As shown in the two tables, the MobileNet-SSD surface defect model is fast and stable, thanks to the improved SSD meta-structure of the feature pyramid. In general, the proposed algorithm outperformed the contrastive algorithms in detection rate, training time and detection time. The final detection time of our algorithm was merely 120 milliseconds per piece, which meets the real-time requirements of the industrial filling line.
In Contrast Experiment 3, four traditional defect recognition methods of k-nearest neighbor (KNN) [
33], HMM [
34,
35,
36], SVM and HMM [
37] and back propagation neural network (BPNN) [
38] are realized, which are compared with the method in this paper. The KNN method selects Euclidean distance as the distance function; the HMM model adopts a sampling window of 5 × 4 size and uses the discrete cosine transform (DCT) coefficient as the observation vector of HMM. The SVM and HMM method is the same as in literature [
37]. The hidden layer number of the BP neural network is set to 30. The above models are also applied to detect the defects on the sealing surface of a container in the filling line. The statistical results are shown in
Table 7.
As can be seen from
Table 6, compared with the other traditional defect detection methods, the MobileNet-SSD method has a higher positive detection rate. Under the same hardware conditions, MobileNet-SSD still maintains the optimal speed despite the small differences between the above five methods. In addition, the results of HMM and KNN are not ideal. The reason for this may be that the proportion of defects is small, and the sealing surface of a container contains a lot of background information. KNN and HMM did not extract specific features of the image before classifying.

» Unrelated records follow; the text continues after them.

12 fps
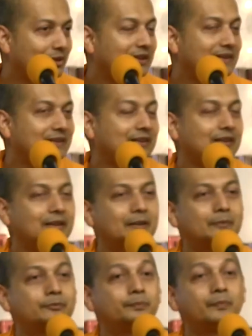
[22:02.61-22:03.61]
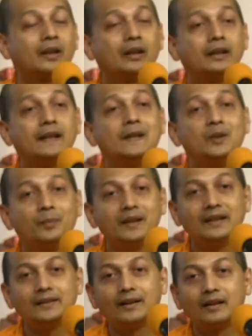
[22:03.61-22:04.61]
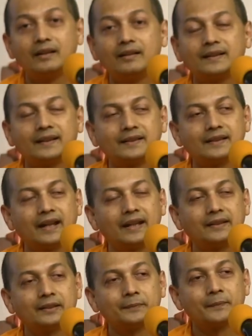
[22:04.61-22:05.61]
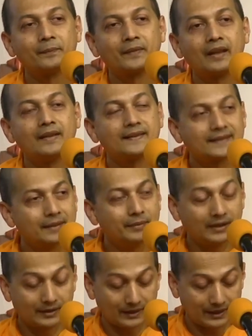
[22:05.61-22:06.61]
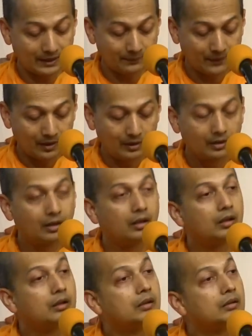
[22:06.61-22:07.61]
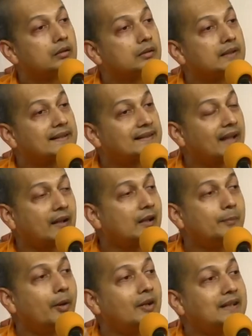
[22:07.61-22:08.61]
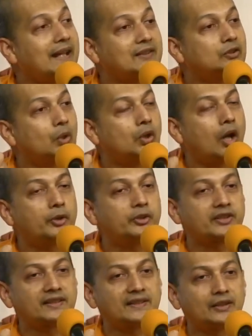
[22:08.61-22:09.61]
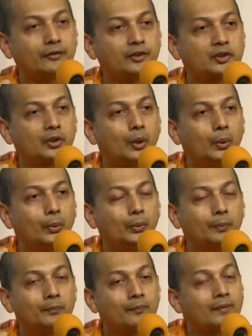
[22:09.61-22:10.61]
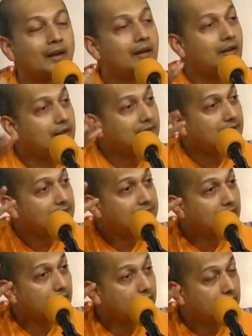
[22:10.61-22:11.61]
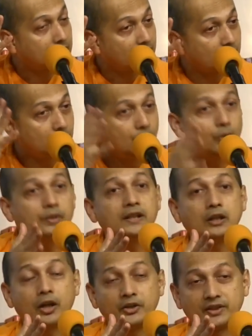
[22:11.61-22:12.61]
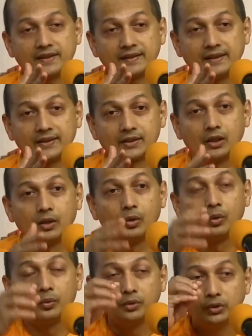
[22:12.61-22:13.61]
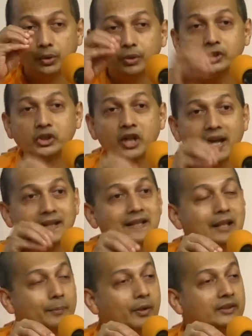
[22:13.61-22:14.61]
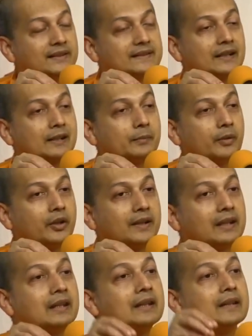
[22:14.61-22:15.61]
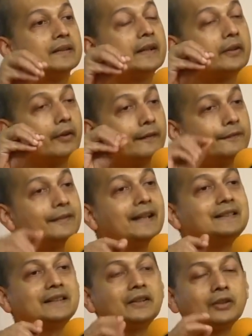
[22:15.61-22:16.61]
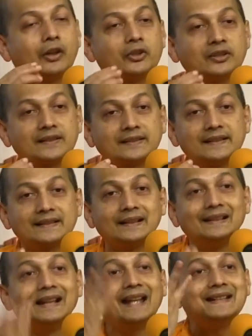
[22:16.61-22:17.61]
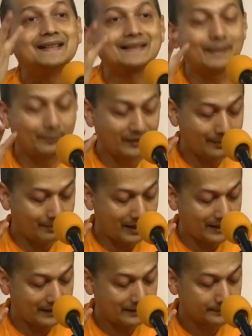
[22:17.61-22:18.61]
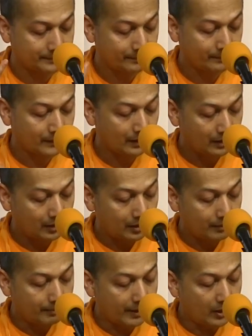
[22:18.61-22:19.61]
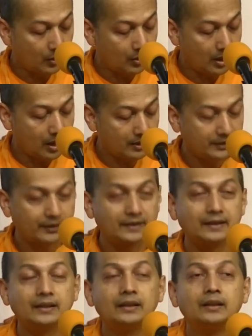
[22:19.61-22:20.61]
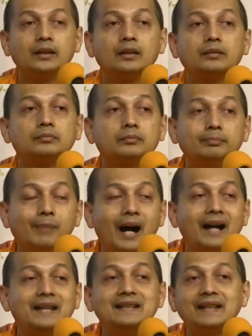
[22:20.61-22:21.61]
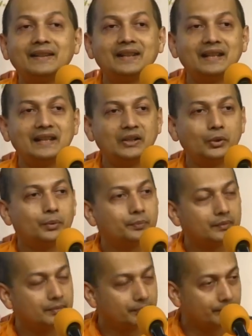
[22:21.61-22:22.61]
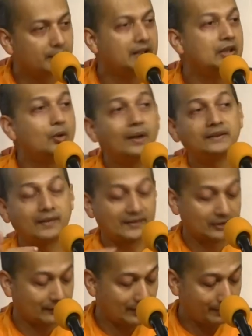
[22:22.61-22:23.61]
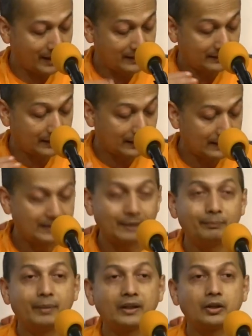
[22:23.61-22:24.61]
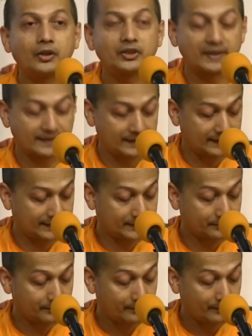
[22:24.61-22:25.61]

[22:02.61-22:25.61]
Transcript: which is illumining the earth at night. Similarly, the subtle body has no consciousness of its own. It is you, the consciousness, you shining upon the subtle body, that reflected consciousness lights up the mind. Mano ahankriti, mind and the ego and the rest of the mind, they are lit up by consciousness.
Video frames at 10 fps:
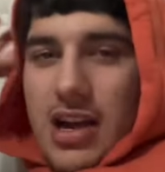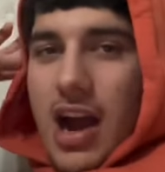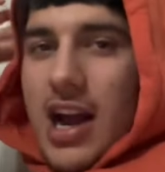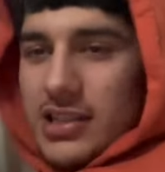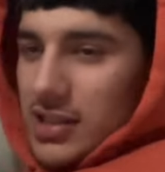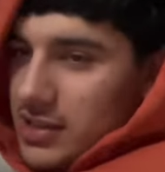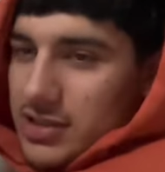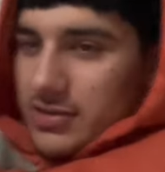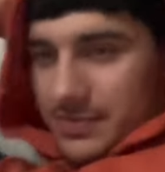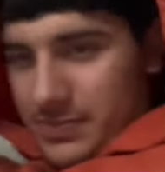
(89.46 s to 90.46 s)
All right, y'all, so
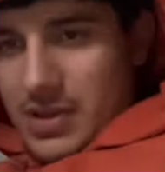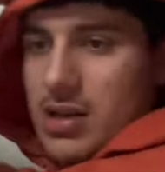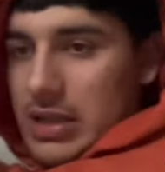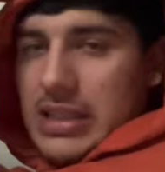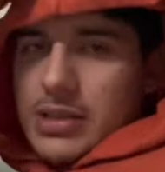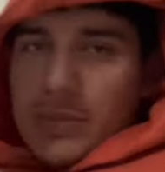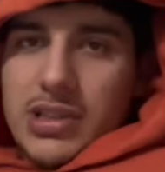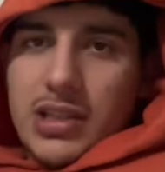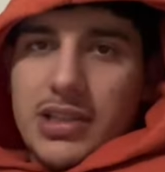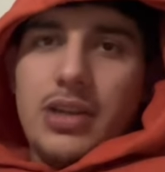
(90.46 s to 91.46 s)
I guess I'm gonna
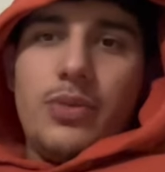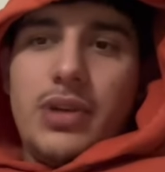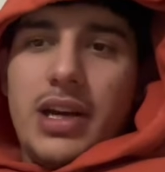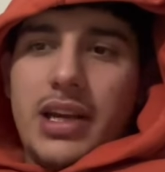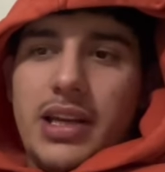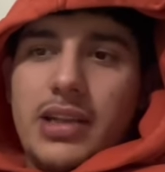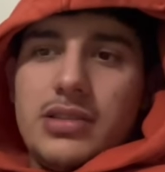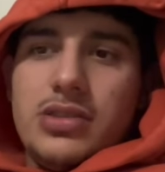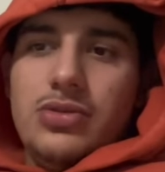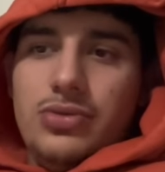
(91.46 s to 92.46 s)
talk to y'all when I get
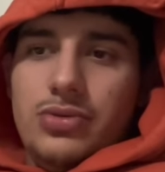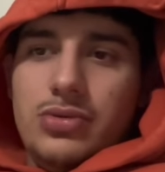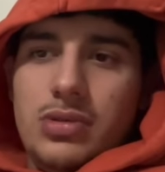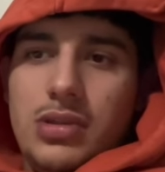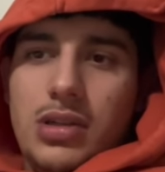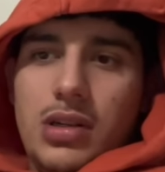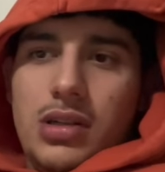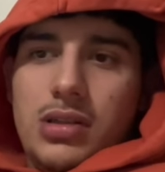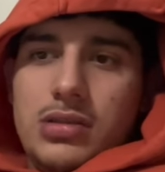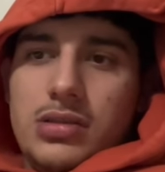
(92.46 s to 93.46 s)
to
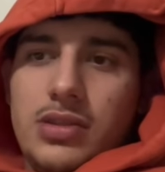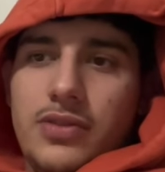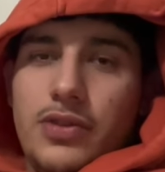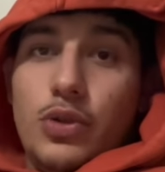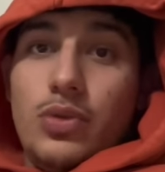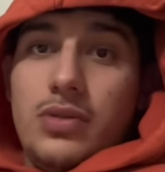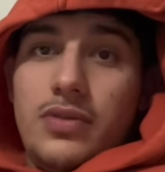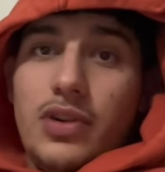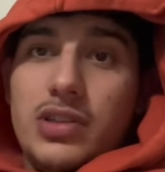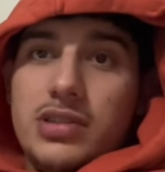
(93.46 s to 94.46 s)
some food
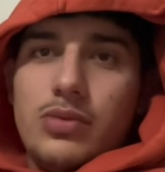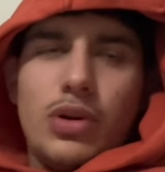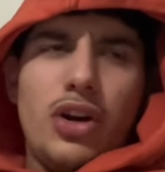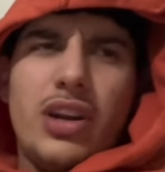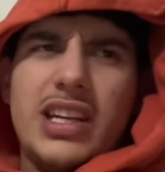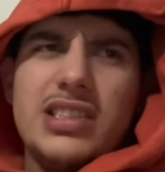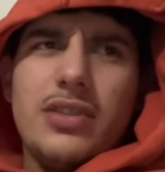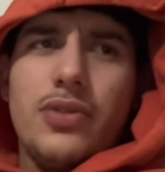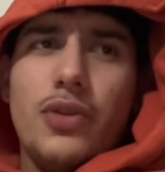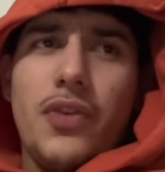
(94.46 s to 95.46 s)
first. We're going to get some
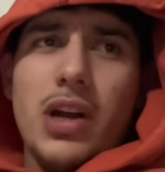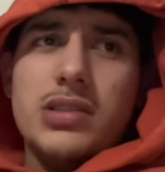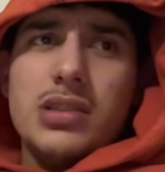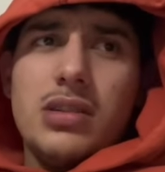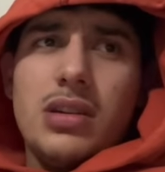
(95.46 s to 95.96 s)
food first.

However, both the BP neural network and MobileNet-SSD are based on neural networks, which can automatically learn features by itself, so the accuracy rate of the two methods are relatively high. MobileNet-SSD, due to its unique deep convolutional structure, can learn the deep and detachable features of defects with a bigger receptive field, so it can achieve a higher positive detection rate.
4. Conclusions
This paper proposes a surface defect detection method based on the MobileNet-SSD network, and applies it to identify the types and locations of surface defects. In the pre-processing phase, a regional planning method was presented to cut out the main body of the defect, reduce redundant parameters and improve detection speed and accuracy. Meanwhile, the robustness of the algorithm was elevated by data enhancement. The philosophy of MobileNet, a lightweight network, was introduced to enhance the detection accuracy, reduce the computing load and shorten the training time of this algorithm. The MobileNet and SSD were adjusted to detect the surface defects, such that the proposed method could differentiate small defects from the background. The feasibility of the proposed method was verified by defect detection for the sealing surface of an oil chili filling production line in Guizhou, China. Specifically, an image acquisition device was established for the sealing surface and the deep learning framework was adopted to mark the defect positions. The results show that the proposed method can identify most defects in the production environment at high speed with accuracy. However, the system also has its limitations. Deep learning models have a certain dependence on the hardware platform because of computationally intensive processes, and they are not suitable for embedded systems with general performance. Future research will further improve the proposed method through integration with embedded chips and the Internet of Things, balancing the classification accuracy and number of parameters of the detection method, and expand the application scope of our method to complex defects in industrial processes.